_Required action:_
Copy nothing but the lines below running from the line containing "[1:46.11-1:46.71]" through the line containing "Verbatim transcript: opportunities", both end lines included.

_Records:_
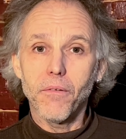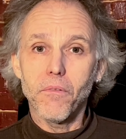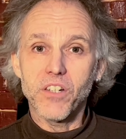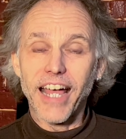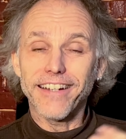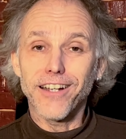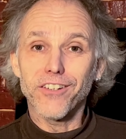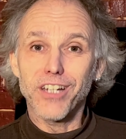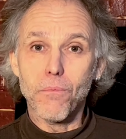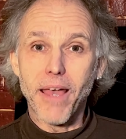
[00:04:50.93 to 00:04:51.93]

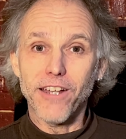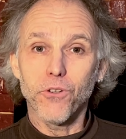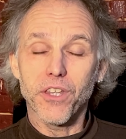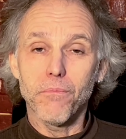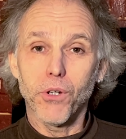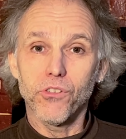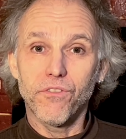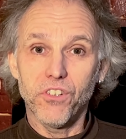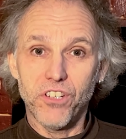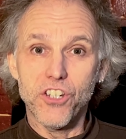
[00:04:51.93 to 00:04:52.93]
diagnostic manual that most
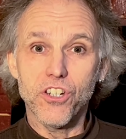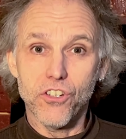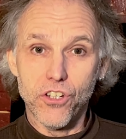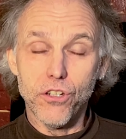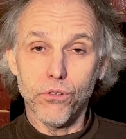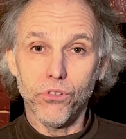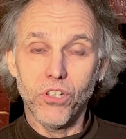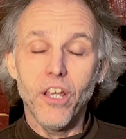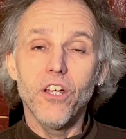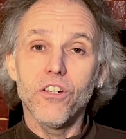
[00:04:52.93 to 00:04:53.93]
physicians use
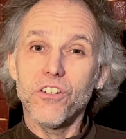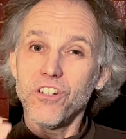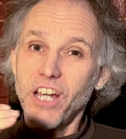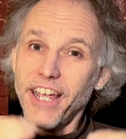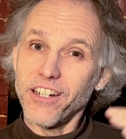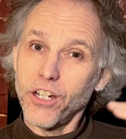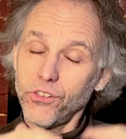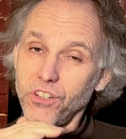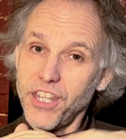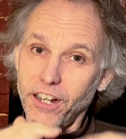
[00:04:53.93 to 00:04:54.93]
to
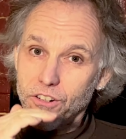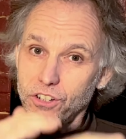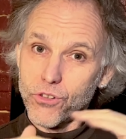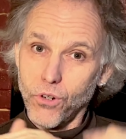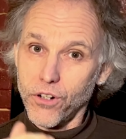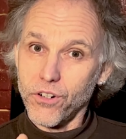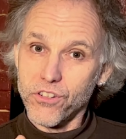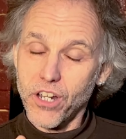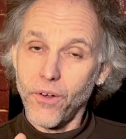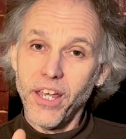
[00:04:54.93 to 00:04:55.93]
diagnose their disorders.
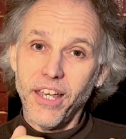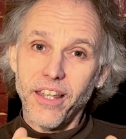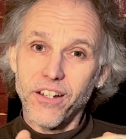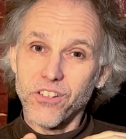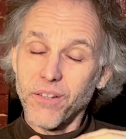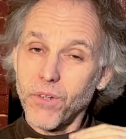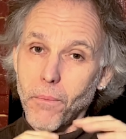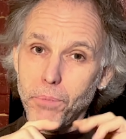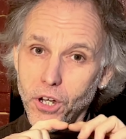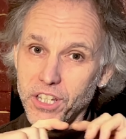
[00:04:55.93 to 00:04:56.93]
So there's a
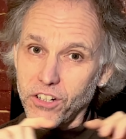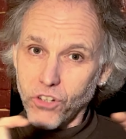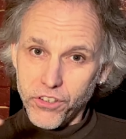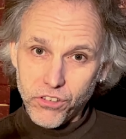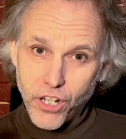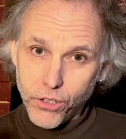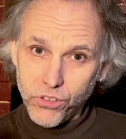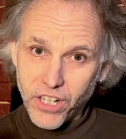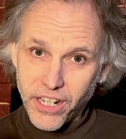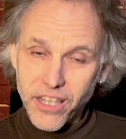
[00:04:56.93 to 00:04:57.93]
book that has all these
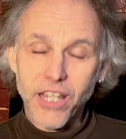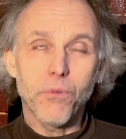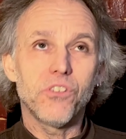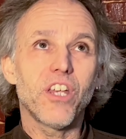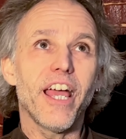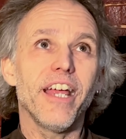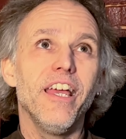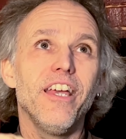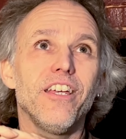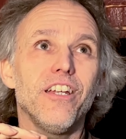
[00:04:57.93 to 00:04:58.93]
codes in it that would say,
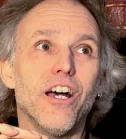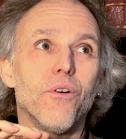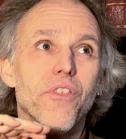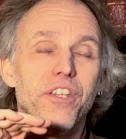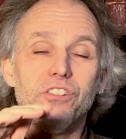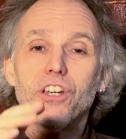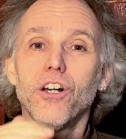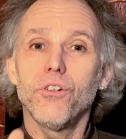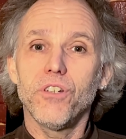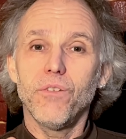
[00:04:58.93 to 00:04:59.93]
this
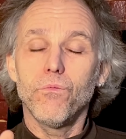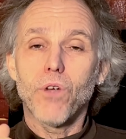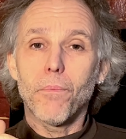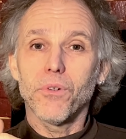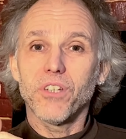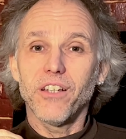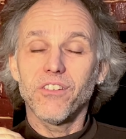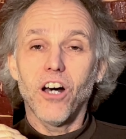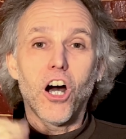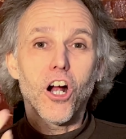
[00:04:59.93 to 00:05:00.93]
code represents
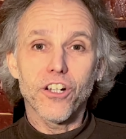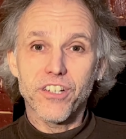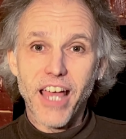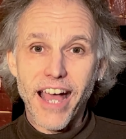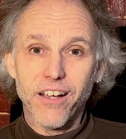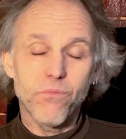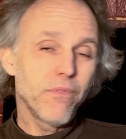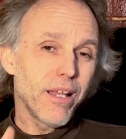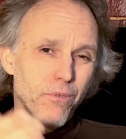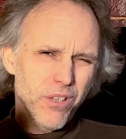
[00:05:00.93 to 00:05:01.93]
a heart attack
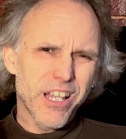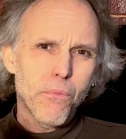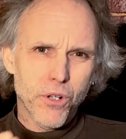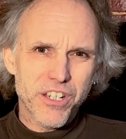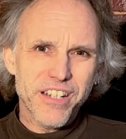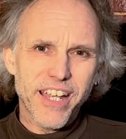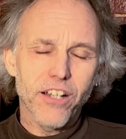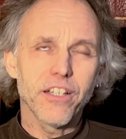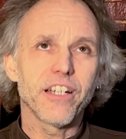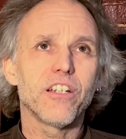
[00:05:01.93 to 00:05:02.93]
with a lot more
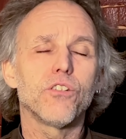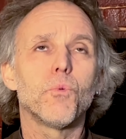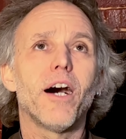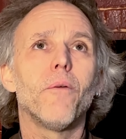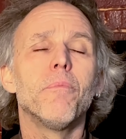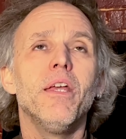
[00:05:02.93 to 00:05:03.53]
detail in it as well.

---

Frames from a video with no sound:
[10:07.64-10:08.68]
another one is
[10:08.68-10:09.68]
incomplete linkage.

* * *

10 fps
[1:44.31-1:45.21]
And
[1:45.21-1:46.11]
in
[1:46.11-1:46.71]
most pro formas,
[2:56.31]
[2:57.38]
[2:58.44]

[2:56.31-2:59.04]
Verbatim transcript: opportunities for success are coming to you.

_Reply to the exercise:_
[1:46.11-1:46.71]
most pro formas,
[2:56.31]
[2:57.38]
[2:58.44]

[2:56.31-2:59.04]
Verbatim transcript: opportunities for success are coming to you.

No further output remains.